Introduction to Structured Data Processing with Spark SQLIntroduction to Structured Data Processing with Spark SQL
Introduction to Structured Data Processing with Spark SQL
 

Kürzlich hochgeladen

Slack Application Development 101 Slides
Slack Application Development 101 SlidesSlack Application Development 101 Slides
Slack Application Development 101 Slidespraypatel2
 
Strategies for Unlocking Knowledge Management in Microsoft 365 in the Copilot...
Strategies for Unlocking Knowledge Management in Microsoft 365 in the Copilot...Strategies for Unlocking Knowledge Management in Microsoft 365 in the Copilot...
Strategies for Unlocking Knowledge Management in Microsoft 365 in the Copilot...Drew Madelung
 
The Role of Taxonomy and Ontology in Semantic Layers - Heather Hedden.pdf
The Role of Taxonomy and Ontology in Semantic Layers - Heather Hedden.pdfThe Role of Taxonomy and Ontology in Semantic Layers - Heather Hedden.pdf
The Role of Taxonomy and Ontology in Semantic Layers - Heather Hedden.pdfEnterprise Knowledge
 
Histor y of HAM Radio presentation slide
Histor y of HAM Radio presentation slideHistor y of HAM Radio presentation slide
Histor y of HAM Radio presentation slidevu2urc
 
Scaling API-first – The story of a global engineering organization
Scaling API-first – The story of a global engineering organizationScaling API-first – The story of a global engineering organization
Scaling API-first – The story of a global engineering organizationRadu Cotescu
 
Top 5 Benefits OF Using Muvi Live Paywall For Live Streams
Top 5 Benefits OF Using Muvi Live Paywall For Live StreamsTop 5 Benefits OF Using Muvi Live Paywall For Live Streams
Top 5 Benefits OF Using Muvi Live Paywall For Live StreamsRoshan Dwivedi
 
Developing An App To Navigate The Roads of Brazil
Developing An App To Navigate The Roads of BrazilDeveloping An App To Navigate The Roads of Brazil
Developing An App To Navigate The Roads of BrazilV3cube
 
Apidays Singapore 2024 - Building Digital Trust in a Digital Economy by Veron...

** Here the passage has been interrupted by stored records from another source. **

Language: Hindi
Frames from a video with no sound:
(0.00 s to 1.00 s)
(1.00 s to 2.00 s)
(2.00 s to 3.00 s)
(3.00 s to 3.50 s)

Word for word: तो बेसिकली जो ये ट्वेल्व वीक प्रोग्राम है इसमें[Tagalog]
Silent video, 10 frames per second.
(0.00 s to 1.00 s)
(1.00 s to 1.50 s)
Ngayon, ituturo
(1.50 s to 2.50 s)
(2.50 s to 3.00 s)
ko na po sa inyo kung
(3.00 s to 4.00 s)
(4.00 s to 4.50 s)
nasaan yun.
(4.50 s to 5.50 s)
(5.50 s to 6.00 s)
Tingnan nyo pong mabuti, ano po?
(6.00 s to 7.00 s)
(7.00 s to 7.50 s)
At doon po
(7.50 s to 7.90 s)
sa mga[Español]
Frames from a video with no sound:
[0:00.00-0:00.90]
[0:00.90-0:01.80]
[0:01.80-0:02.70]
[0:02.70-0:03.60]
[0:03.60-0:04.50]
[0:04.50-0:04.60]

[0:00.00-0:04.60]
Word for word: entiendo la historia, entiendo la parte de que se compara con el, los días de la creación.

Apidays Singapore 2024 - Building Digital Trust in a Digital Economy by Veron...Apidays Singapore 2024 - Building Digital Trust in a Digital Economy by Veron...
Apidays Singapore 2024 - Building Digital Trust in a Digital Economy by Veron...apidays
 
Workshop - Best of Both Worlds_ Combine KG and Vector search for enhanced R...

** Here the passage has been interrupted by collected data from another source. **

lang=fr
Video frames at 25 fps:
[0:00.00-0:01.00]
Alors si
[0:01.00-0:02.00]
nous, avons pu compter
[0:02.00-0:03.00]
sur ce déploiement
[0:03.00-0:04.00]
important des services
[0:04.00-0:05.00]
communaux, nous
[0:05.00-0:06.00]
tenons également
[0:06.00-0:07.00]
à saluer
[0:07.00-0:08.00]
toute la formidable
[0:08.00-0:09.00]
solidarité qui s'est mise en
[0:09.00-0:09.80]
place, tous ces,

Workshop - Best of Both Worlds_ Combine  KG and Vector search for  enhanced R...Workshop - Best of Both Worlds_ Combine  KG and Vector search for  enhanced R...

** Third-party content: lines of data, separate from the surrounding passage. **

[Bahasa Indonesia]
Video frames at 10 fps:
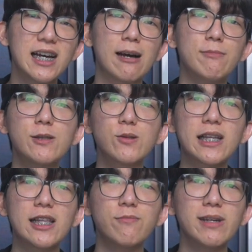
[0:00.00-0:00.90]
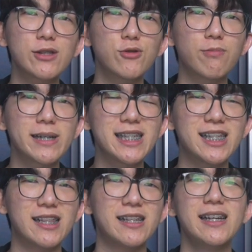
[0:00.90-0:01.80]
habis itu stadiumnya cukup
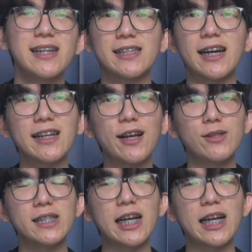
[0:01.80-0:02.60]
kecil. Sedangkan kalau di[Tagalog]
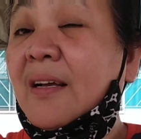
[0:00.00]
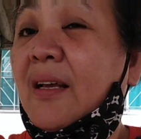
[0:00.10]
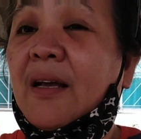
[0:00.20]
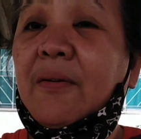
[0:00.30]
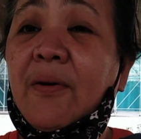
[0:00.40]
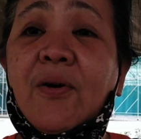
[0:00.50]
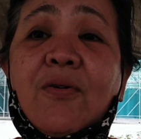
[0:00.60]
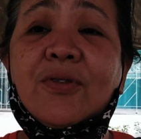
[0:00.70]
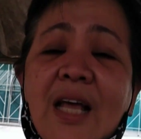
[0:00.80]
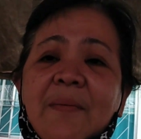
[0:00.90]
eh, yung ko
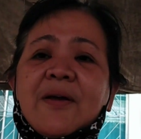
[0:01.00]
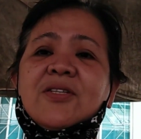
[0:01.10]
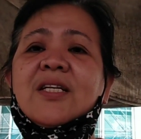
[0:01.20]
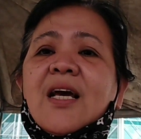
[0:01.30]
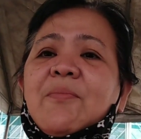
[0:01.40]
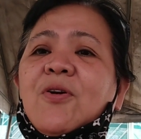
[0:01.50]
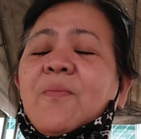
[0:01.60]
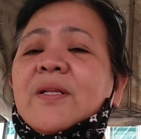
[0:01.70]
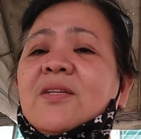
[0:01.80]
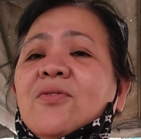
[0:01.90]
kung tama yung sinabi ko,
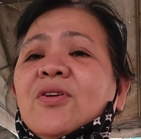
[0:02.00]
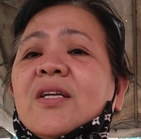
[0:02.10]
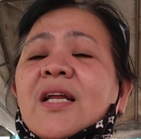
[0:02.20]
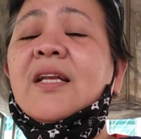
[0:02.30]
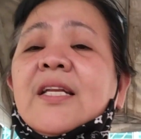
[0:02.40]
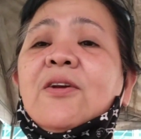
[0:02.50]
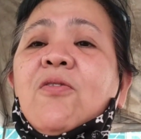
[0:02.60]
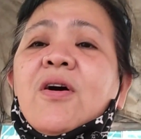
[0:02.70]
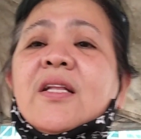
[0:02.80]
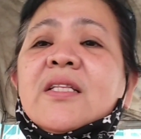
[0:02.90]
pati yun ang narinig ko,
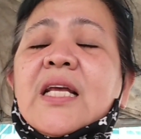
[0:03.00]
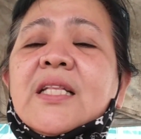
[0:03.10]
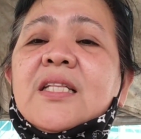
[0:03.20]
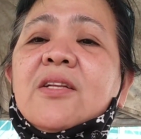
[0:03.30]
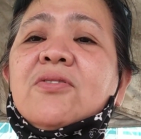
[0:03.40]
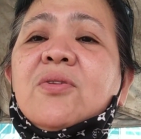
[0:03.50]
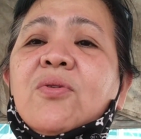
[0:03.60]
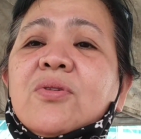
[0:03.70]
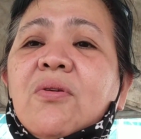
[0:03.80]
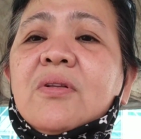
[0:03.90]
anti-tetanus
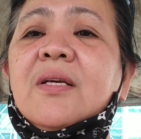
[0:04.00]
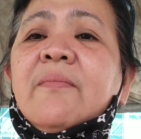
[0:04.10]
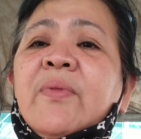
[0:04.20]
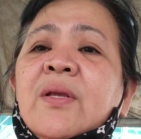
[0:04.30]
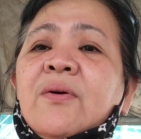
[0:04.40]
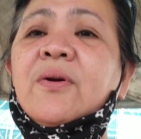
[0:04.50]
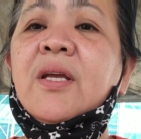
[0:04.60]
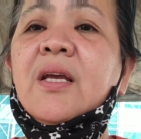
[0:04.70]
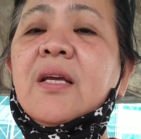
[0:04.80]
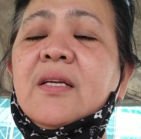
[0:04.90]
toxoid.
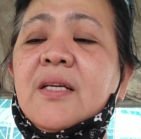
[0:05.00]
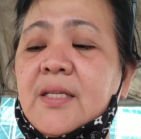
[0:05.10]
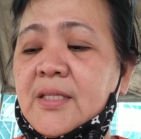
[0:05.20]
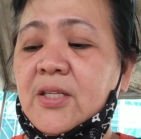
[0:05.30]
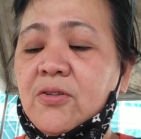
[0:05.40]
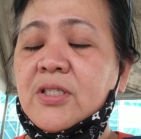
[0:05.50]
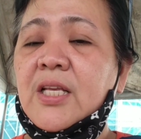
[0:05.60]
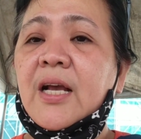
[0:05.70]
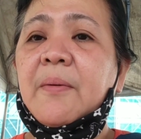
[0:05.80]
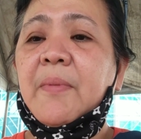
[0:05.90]
Okay? Dito
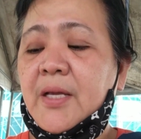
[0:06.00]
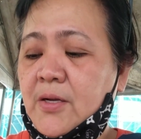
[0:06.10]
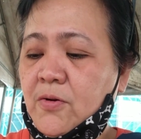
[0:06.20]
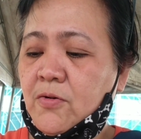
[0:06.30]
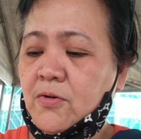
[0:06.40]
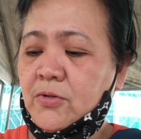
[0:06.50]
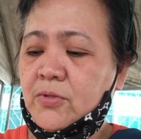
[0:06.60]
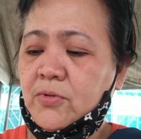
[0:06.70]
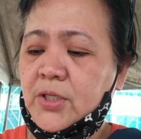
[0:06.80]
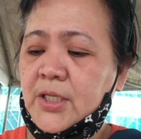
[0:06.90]
sa kamay ko.
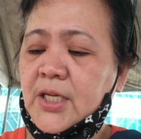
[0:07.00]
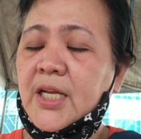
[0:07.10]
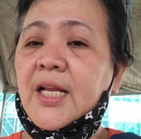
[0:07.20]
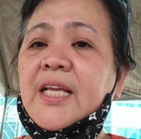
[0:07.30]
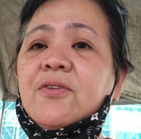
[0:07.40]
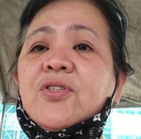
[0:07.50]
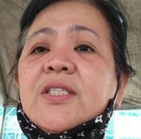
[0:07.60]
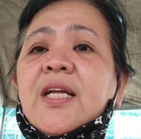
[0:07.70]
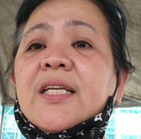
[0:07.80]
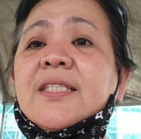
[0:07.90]
So, titignan nila yung
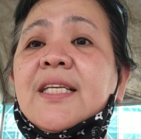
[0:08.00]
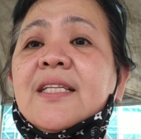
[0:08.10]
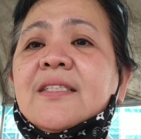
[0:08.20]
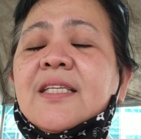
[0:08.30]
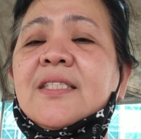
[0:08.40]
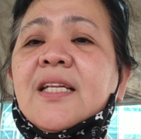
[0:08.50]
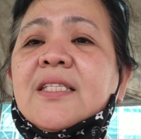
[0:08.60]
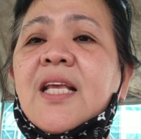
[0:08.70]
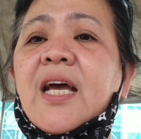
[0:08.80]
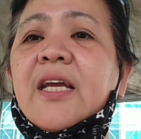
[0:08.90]
nag-skin test nila
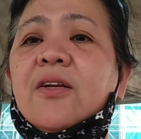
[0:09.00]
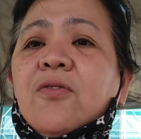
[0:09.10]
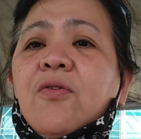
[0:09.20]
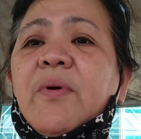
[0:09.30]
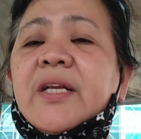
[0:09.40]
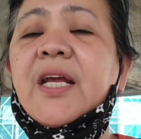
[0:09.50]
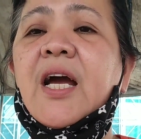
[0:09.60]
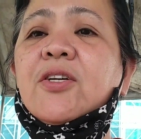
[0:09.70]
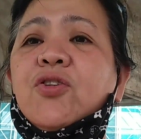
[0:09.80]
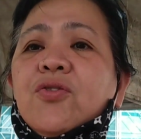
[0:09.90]
sa akin kung may
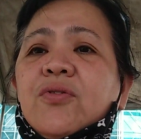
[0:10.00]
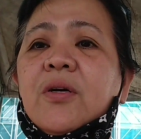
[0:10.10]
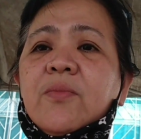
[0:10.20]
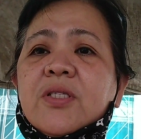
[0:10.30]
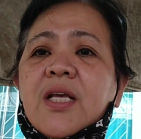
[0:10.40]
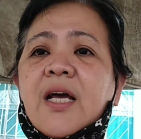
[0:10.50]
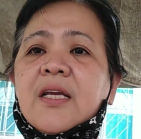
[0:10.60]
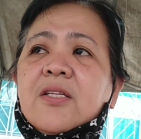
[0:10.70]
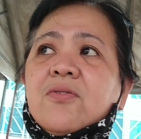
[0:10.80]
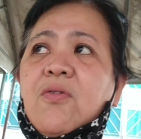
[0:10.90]
reaction yung gamot sa
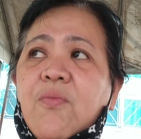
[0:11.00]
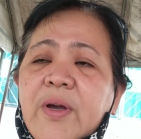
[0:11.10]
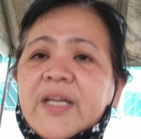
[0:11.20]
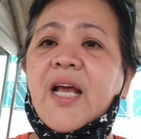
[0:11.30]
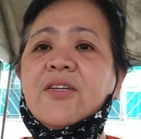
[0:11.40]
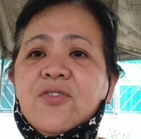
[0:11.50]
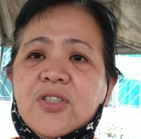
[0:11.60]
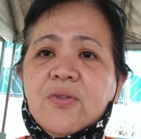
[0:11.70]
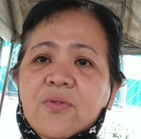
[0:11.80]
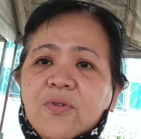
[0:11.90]
akin. So, kung may reaction
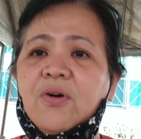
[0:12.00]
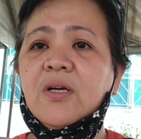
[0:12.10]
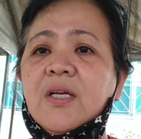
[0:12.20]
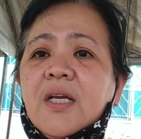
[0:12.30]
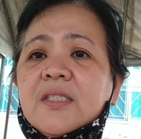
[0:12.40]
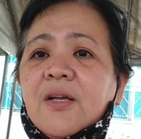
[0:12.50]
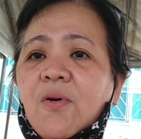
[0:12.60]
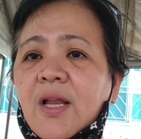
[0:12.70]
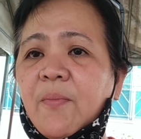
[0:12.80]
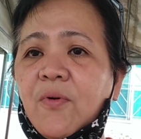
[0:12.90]
siguro, hindi ko
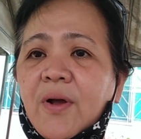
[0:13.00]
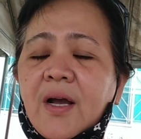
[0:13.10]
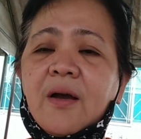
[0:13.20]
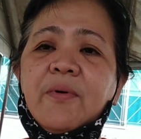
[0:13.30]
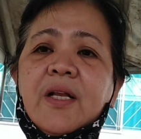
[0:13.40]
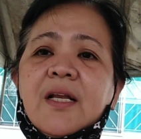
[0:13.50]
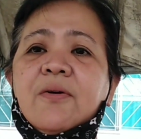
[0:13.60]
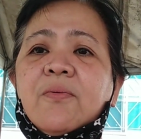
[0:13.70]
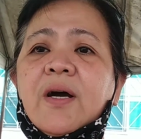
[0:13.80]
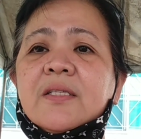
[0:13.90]
alam kung gagawin nila
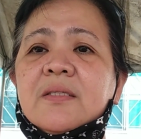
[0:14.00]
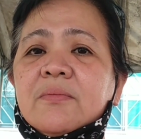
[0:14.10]
what.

Workshop - Best of Both Worlds_ Combine KG and Vector search for enhanced R...Neo4j
 
Breaking the Kubernetes Kill Chain: Host Path Mount
Breaking the Kubernetes Kill Chain: Host Path MountBreaking the Kubernetes Kill Chain: Host Path Mount
Breaking the Kubernetes Kill Chain: Host Path MountPuma Security, LLC
 
04-2024-HHUG-Sales-and-Marketing-Alignment.pptx
04-2024-HHUG-Sales-and-Marketing-Alignment.pptx04-2024-HHUG-Sales-and-Marketing-Alignment.pptx
04-2024-HHUG-Sales-and-Marketing-Alignment.pptxHampshireHUG
 
CNv6 Instructor Chapter 6 Quality of Service
CNv6 Instructor Chapter 6 Quality of ServiceCNv6 Instructor Chapter 6 Quality of Service
CNv6 Instructor Chapter 6 Quality of Servicegiselly40
 
Automating Google Workspace (GWS) & more with Apps Script
Automating Google Workspace (GWS) & more with Apps ScriptAutomating Google Workspace (GWS) & more with Apps Script
Automating Google Workspace (GWS) & more with Apps Scriptwesley chun
 
How to convert PDF to text with Nanonets
How to convert PDF to text with NanonetsHow to convert PDF to text with Nanonets
How to convert PDF to text with Nanonetsnaman860154
 
Injustice - Developers Among Us (SciFiDevCon 2024)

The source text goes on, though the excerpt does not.